The required output is the exact text of the lines from the line containing "[8:47.03-8:47.23]" through the final line below, inclusive, without pictures.

--- Supplied data Enclosed Below ---

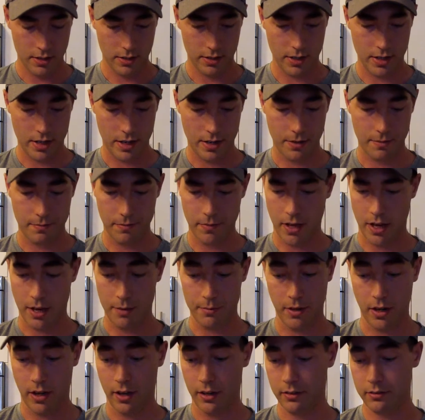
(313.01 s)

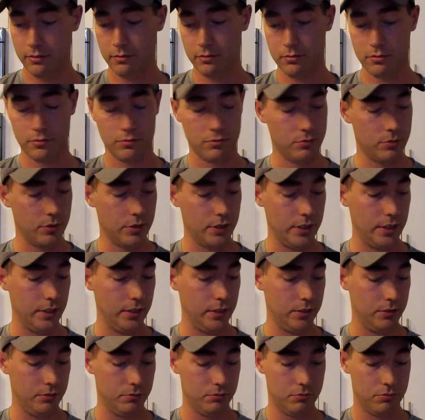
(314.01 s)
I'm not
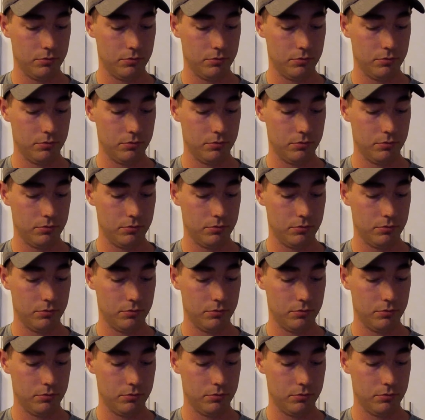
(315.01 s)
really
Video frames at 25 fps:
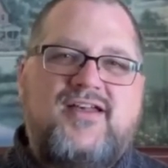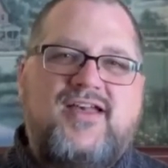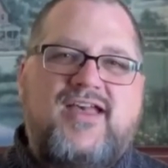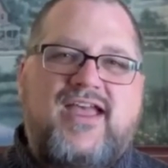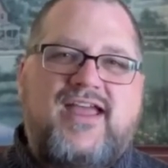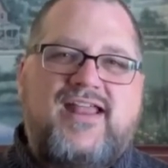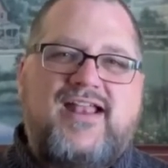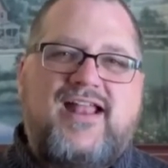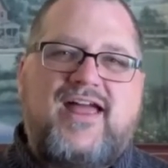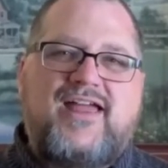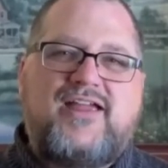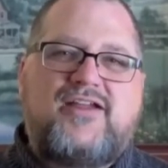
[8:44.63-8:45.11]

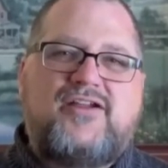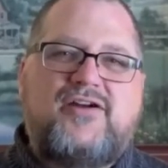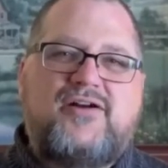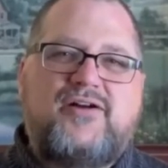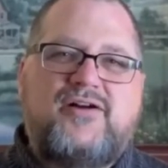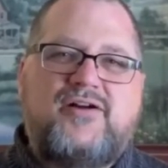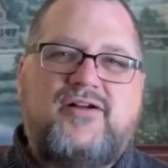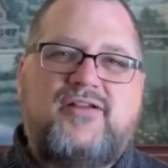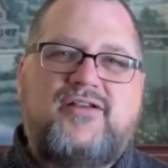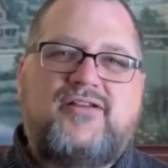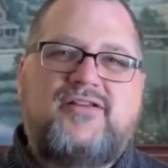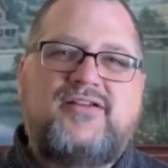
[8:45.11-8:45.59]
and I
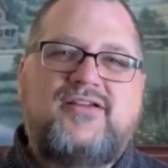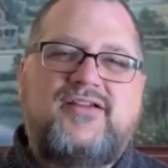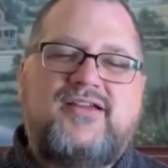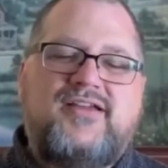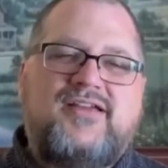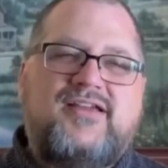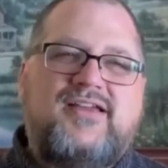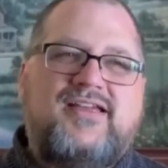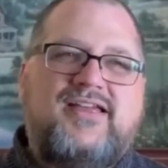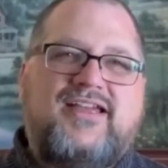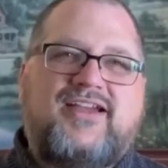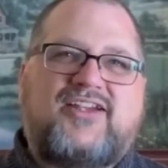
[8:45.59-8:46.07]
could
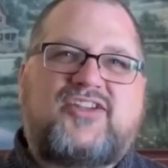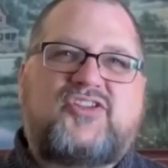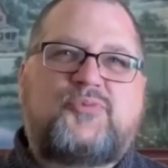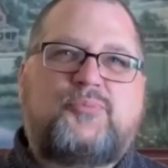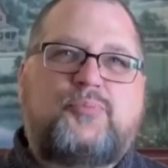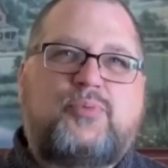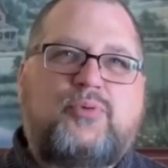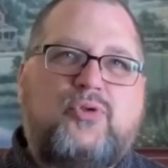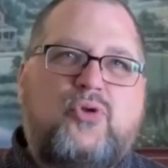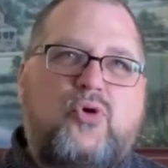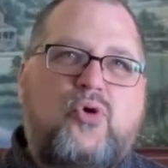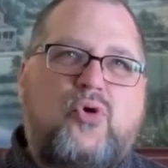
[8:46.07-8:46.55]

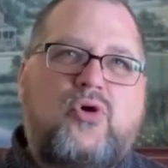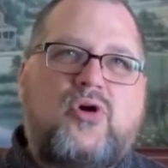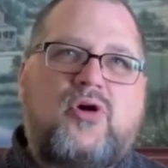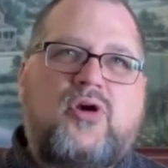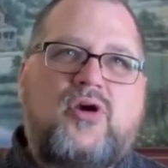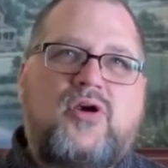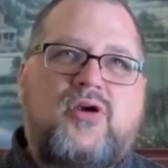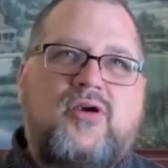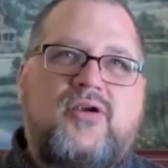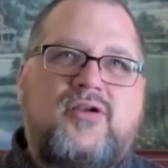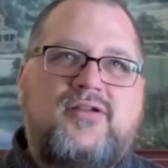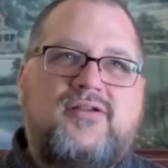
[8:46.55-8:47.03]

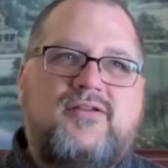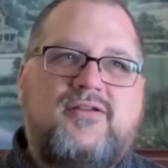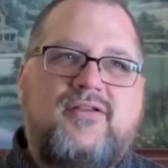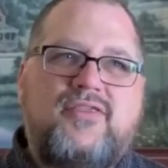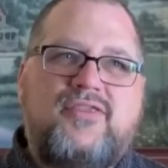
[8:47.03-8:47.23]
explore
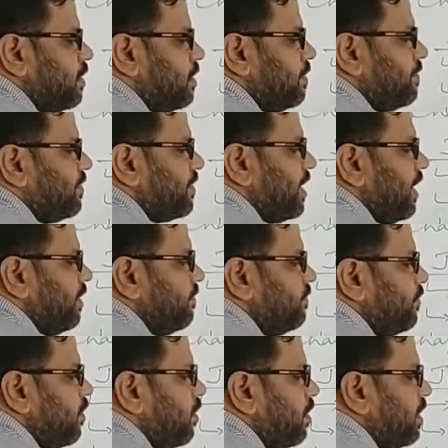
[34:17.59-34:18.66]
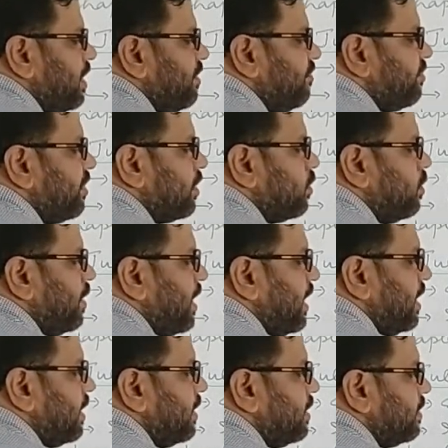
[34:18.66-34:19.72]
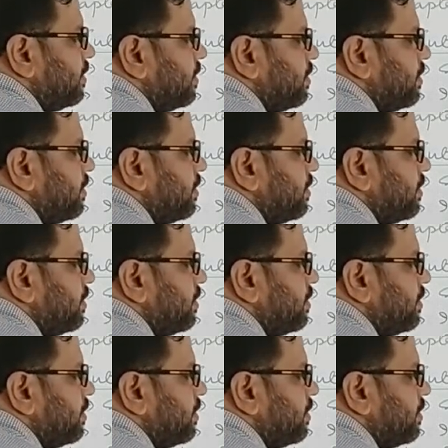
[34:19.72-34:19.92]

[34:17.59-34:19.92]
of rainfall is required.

--- End of Enclosed Supplied data ---

Response box —
[8:47.03-8:47.23]
explore
[34:17.59-34:18.66]
[34:18.66-34:19.72]
[34:19.72-34:19.92]

[34:17.59-34:19.92]
of rainfall is required.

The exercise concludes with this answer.